Éric Faye | Domaine français, 2005
Attention, stakhanovistes, jeunes loups aux dents de requin, ce livre n'est pas pour vous : le personnage type qui peuple ces nouvelles est en lutte contre le travail, aux prises chaque jour avec le travail, il est écrasé par un labeur érigé en religion. Rien à voir cependant, chez lui, avec de l'oblomovisme ; notre homme serait malheureux comme une pierre dans les romans d'Albert Cossery. C'est qu'on l'a dressé tout petit au travail, on lui a dit que la vie, c'était ça. Or, voilà que notre homme n'en peut plus de son paradis terrestre aux coulisses jonchées de cadavres. Notre homme a-t-il enfin percé le secret de l'énorme machine à profit qui a fait de lui un mammifère rentable, efficient et docile ? Toujours est-il que ce mammifère n'a plus qu'un rêve, s'échapper du cirque.
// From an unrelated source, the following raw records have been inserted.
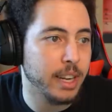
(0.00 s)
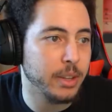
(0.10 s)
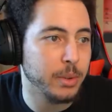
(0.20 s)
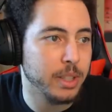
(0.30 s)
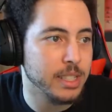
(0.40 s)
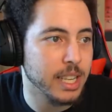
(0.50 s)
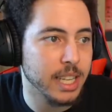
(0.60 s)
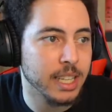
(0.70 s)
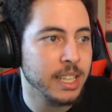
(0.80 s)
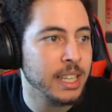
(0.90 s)
I do because
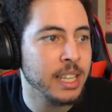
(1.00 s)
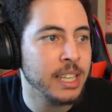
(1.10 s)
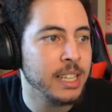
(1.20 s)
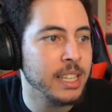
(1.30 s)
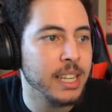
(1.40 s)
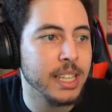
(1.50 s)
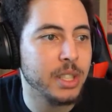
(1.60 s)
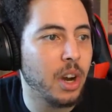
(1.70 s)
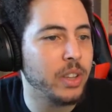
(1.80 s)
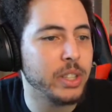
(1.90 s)
like it's
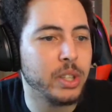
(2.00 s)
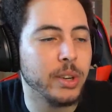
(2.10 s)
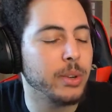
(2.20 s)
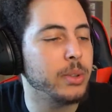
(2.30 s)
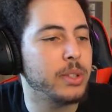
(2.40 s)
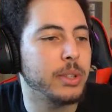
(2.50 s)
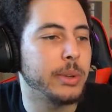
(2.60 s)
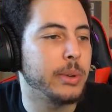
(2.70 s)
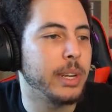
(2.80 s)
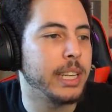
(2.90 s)
all internal too.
“Regarde-la en face, ta vie : déjà tu consultes ta montre, tu sues de stress, crains que ton retard ne se remarque, alors que tu n'es pas en retard. Ton supérieur te fout la chiasse. Tu te hâtes vers un bureau cerclé d'autres bureaux et dans ces alvéoles bourdonnent des employés et beaucoup d'autres employés devant lesquels tu fais semblant, tu usurpes jusqu'à la tombée de la nuit, espérant qu'on ne te démasquera pas”.